Saturday, 2 July 2016

FORTUNE COOKIE: How poverty made Dalits eat the original 'superfoods' before they took the world by storm

By SOURISH BHATTACHARYYA



For centuries, Dalits were forbidden to eat with the upper castes and the high and mighty of their communities.

But what the guardians of exclusivity did not realise was that the Dalits actually ended up eating better than them.

Chandrabhan Prasad, a Maoist-turned-Dalit activist, writer, and entrepreneur, stumbled upon this irony during extensive field studies among Dalit communities.

He found that those who survived child mortality - despite being poor and deprived - went on to lead healthy and active lives into their 80s and 90s.

Digging deeper into this contradiction, Prasad, who is engaged in mapping changes in Dalit consumption behaviour with Harvard economist Devesh Kapur, realised that members of his community have traditionally been shunted into poorly-irrigated corners of their native villages.

Such rain-dependent parcels of land are just what hardy crops such as barley (jau), millets (jhangora, bajra and ragi, for instance), and sorghum (chara) need to thrive. 
The landlords grew these crops to feed cattle and pay farm workers, while Dalits grew them for their sustenance. 

They did not know that these very crops, which renowned scientist and biodiversity activist Vandana Shiva describes as India’s 'forgotten' produce, would go on to be hailed as 'superfoods' by the Western world. 

Because they come packed with beneficial nutrients - iron, calcium, magnesium, B vitamins and dietary fibre - and are known to slow down the release of sugars into our blood as well as diminish its capacity to absorb glucose, the crops are soaring in popularity across the globe.

After advocating English medium education for Dalit students (so that they did not get marked out in elite institutions such as IITs) and promoting Dalit entrepreneurship (as the 'mentor' of the Dalit Indian Chamber of Commerce and Industry, and co-author of a book about Dalit business owners), Prasad made it his life’s mission to make adulteration-free pickles and spice powders available across the country.

He calls these Dalit Foods because members of his community, being the last to be exposed to packaged food brands, have been eating hand-ground spices and home-made pickles. 

The products will be formally launched with the support of the Confederation of Indian Industry (CII) on Saturday, July 2, at the India International Centre.

Until recently, in fact, roti and mango pickles used to be the most common staples in Dalit homes in his home district, Azamgarh, in Uttar Pradesh. 

For this reason, pickles made in Dalit homes had more oil than those prepared by the Thakurs -because the oil spiked with masalas not only preserved pickles for years without requiring chemical additives (potentially-carcinogenic sodium benzoate is the industry favourite), or artificial colouring, but also filled in for vegetables in the poor person’s diet.

The mango pickle in Prasad’s repertoire is made using the same elaborate process, stretching across about 100 days, that was employed for generations by women in his family. 

Continuing on his theme of how Dalits ended up eating healthy because of their abject poverty, Prasad says they were too poor to adopt the now-much-criticised high-yielding varieties. 

They stuck to using what are today known as 'heirloom seeds' - seeds that have survived centuries without genetic or other manipulation. 

He gives the example of the Dalit Foods turmeric, sourced from water-distressed Wardha in Maharashtra, that is rich saffron - not chemically manipulated yellow - in colour.

Dalit families grow this variety for their own consumption and for pharmaceutical and beauty product companies.

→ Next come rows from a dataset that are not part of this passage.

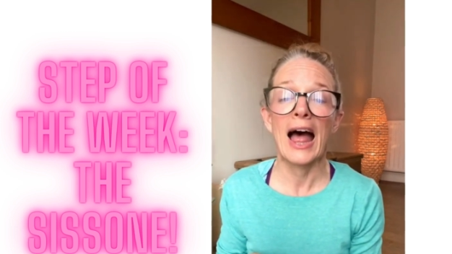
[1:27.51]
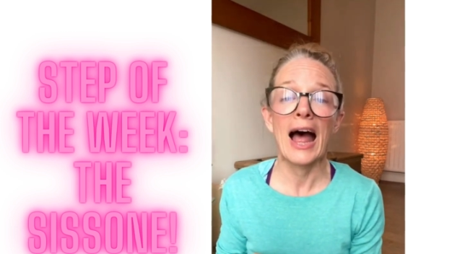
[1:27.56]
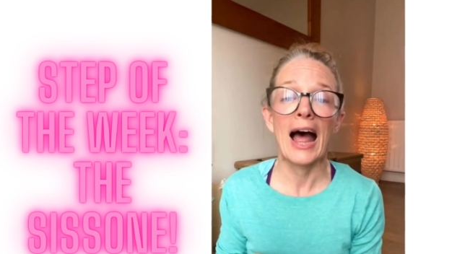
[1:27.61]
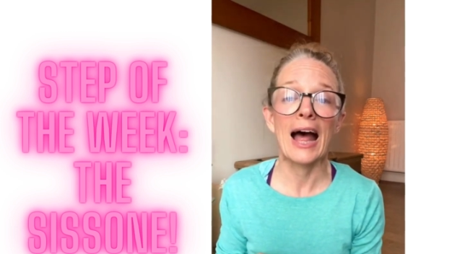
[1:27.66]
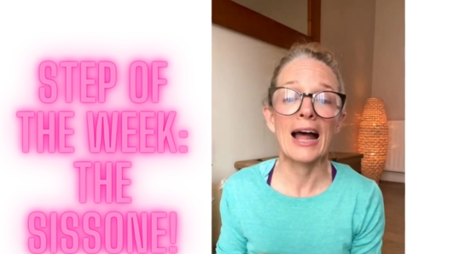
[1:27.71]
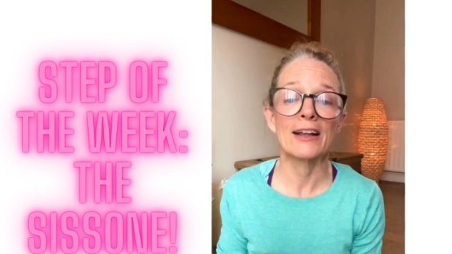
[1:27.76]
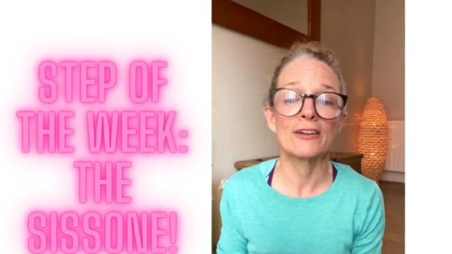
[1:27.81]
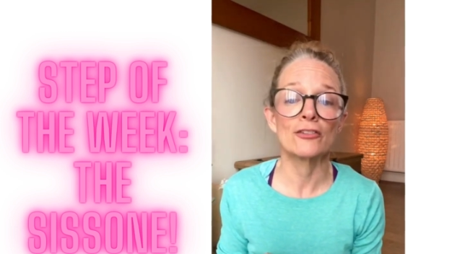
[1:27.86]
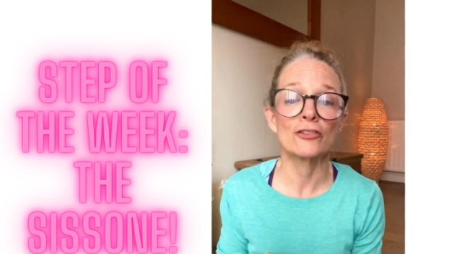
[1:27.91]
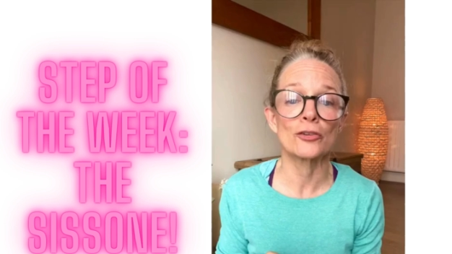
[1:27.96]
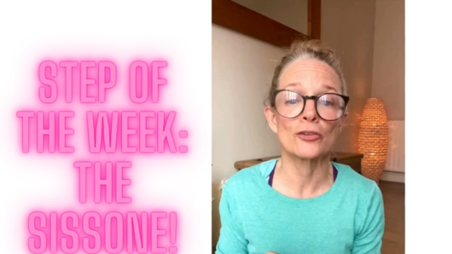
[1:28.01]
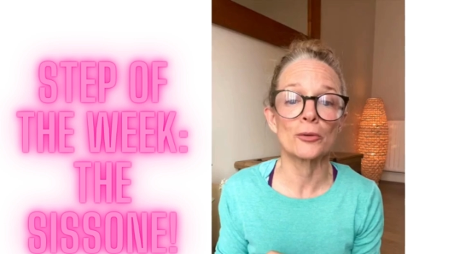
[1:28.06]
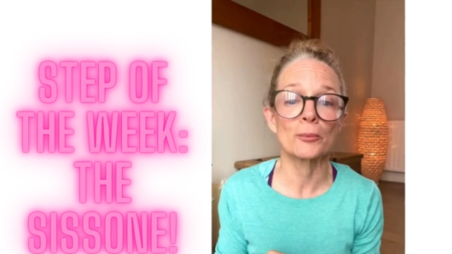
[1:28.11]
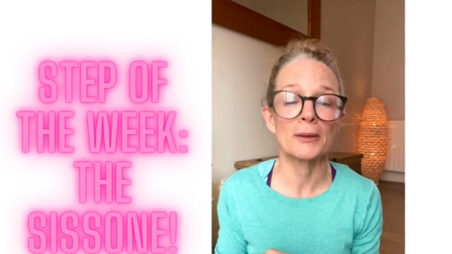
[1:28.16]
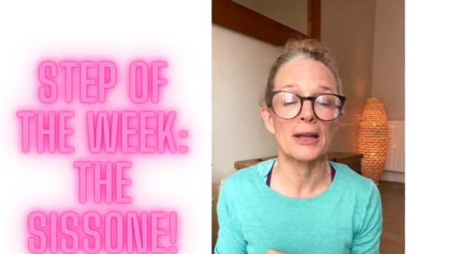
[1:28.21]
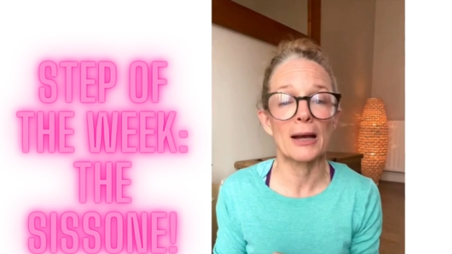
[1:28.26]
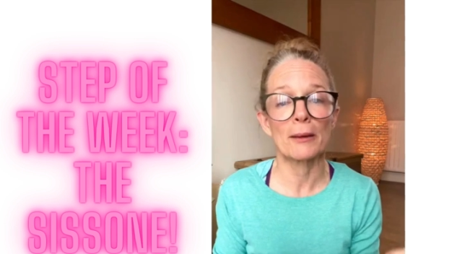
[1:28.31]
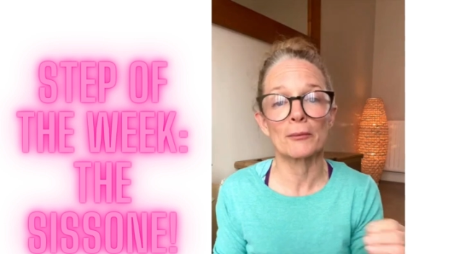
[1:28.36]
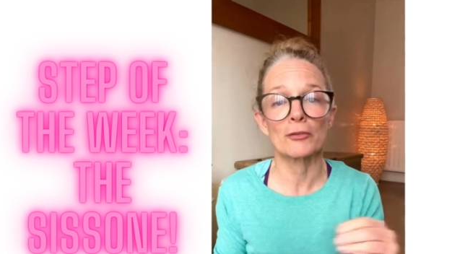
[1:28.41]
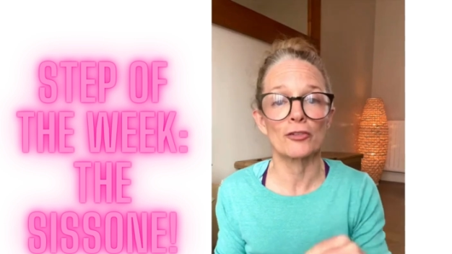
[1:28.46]
and you'll
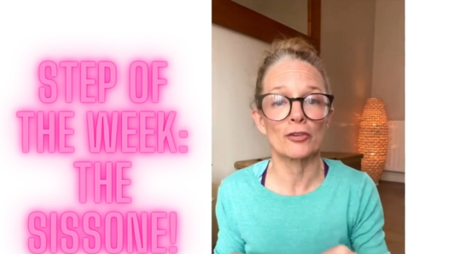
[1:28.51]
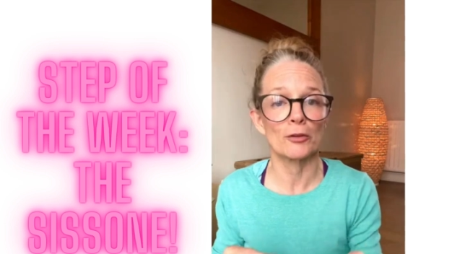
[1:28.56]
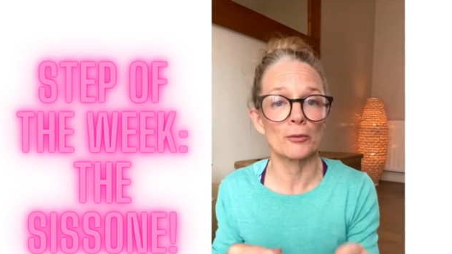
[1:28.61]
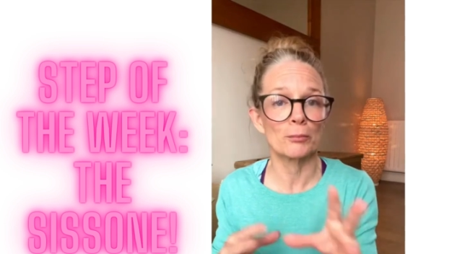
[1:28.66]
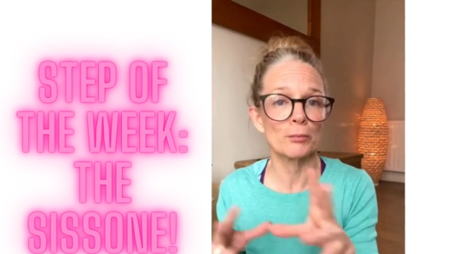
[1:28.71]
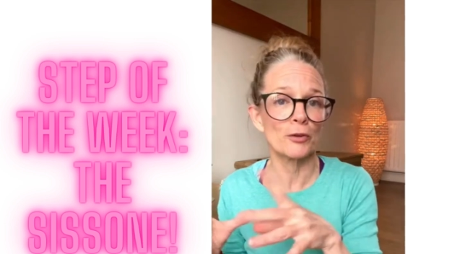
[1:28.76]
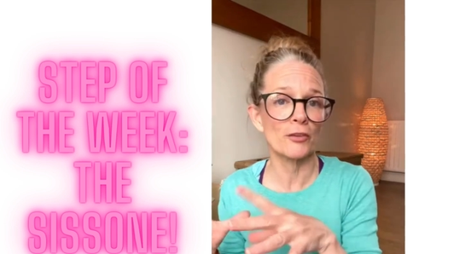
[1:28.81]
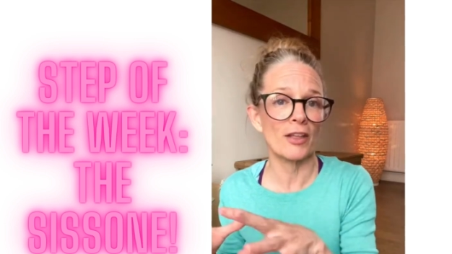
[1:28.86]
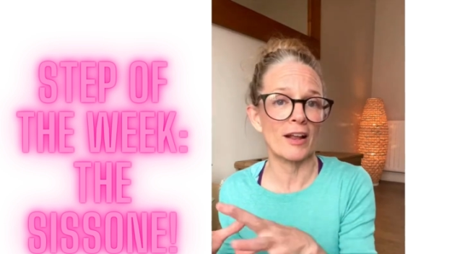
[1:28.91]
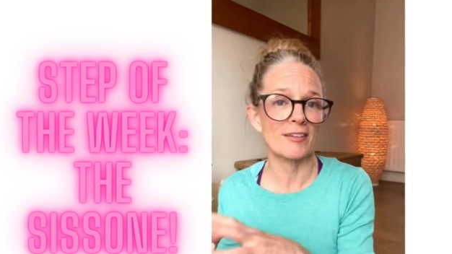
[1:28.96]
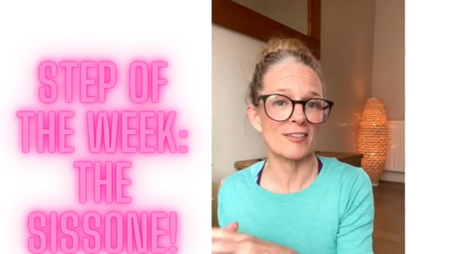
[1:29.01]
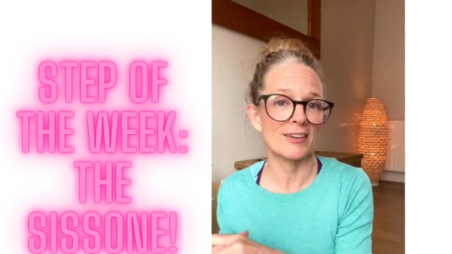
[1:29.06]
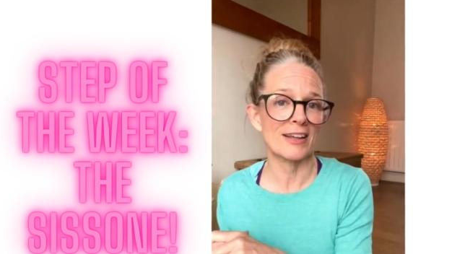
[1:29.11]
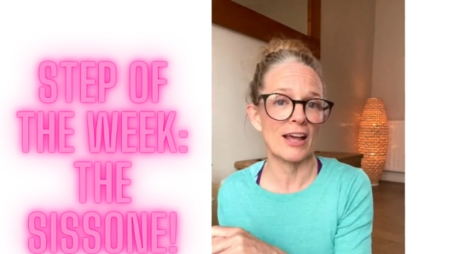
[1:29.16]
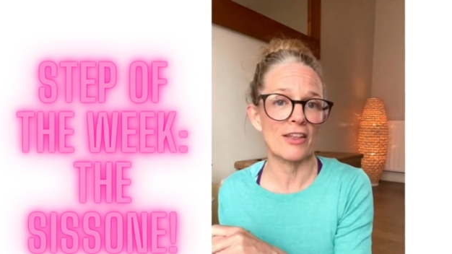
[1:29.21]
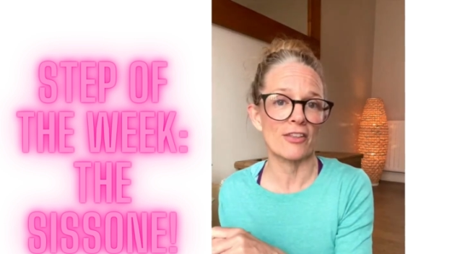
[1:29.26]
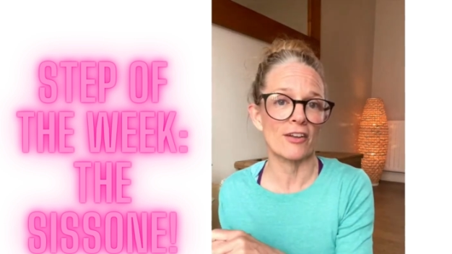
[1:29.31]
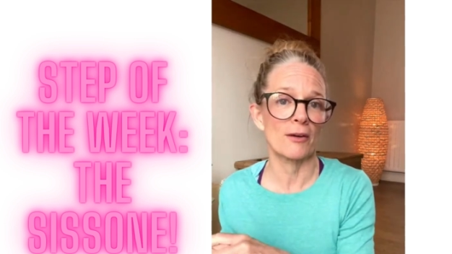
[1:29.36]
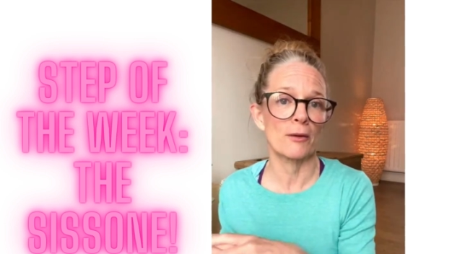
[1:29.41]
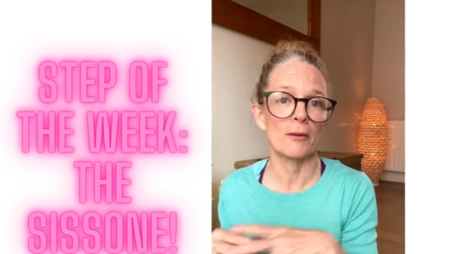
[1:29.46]
be able to put that
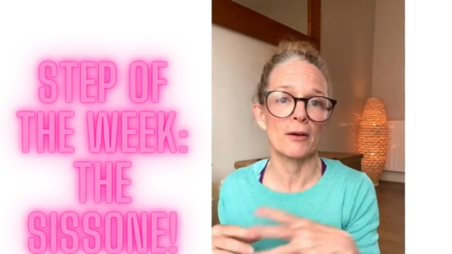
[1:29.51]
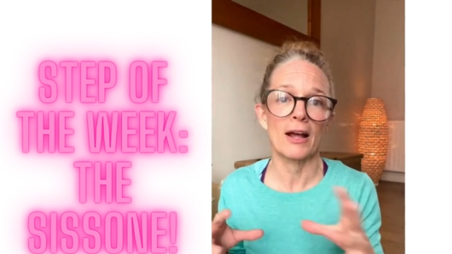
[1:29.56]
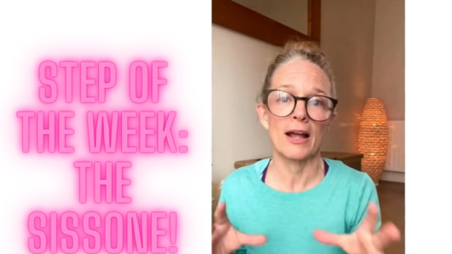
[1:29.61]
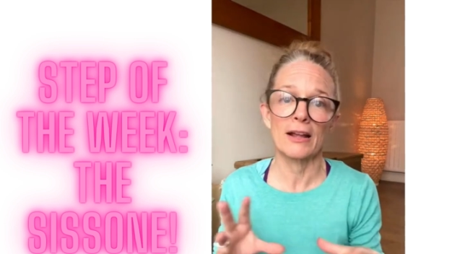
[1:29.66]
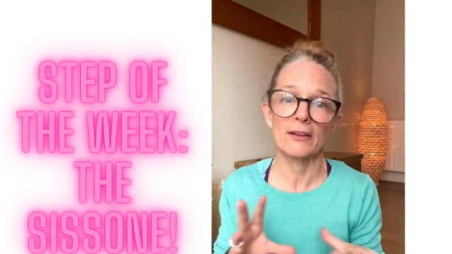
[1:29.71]
together.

When you cook with it, the food takes on a sunset hue that is as pleasing to the eye as the taste is to the palate. 

The stories of his coriander seeds from the Malwa plateau of Madhya Pradesh and the red Bhiwapur chillies from Vidarbha, Maharashtra, are just as appetising. 

By bringing native purity to the table, Prasad says he has gone beyond organic farming. 
To get an ‘organic’ certificate, farmers have to ensure their land parcels are completely chemical-free for a minimum of three years.

The products that go into the Dalit Foods repertoire, however, are grown in land that has never been exposed to chemicals because its owners were too poor to afford either high-yielding seeds, or fertilisers and insecticides.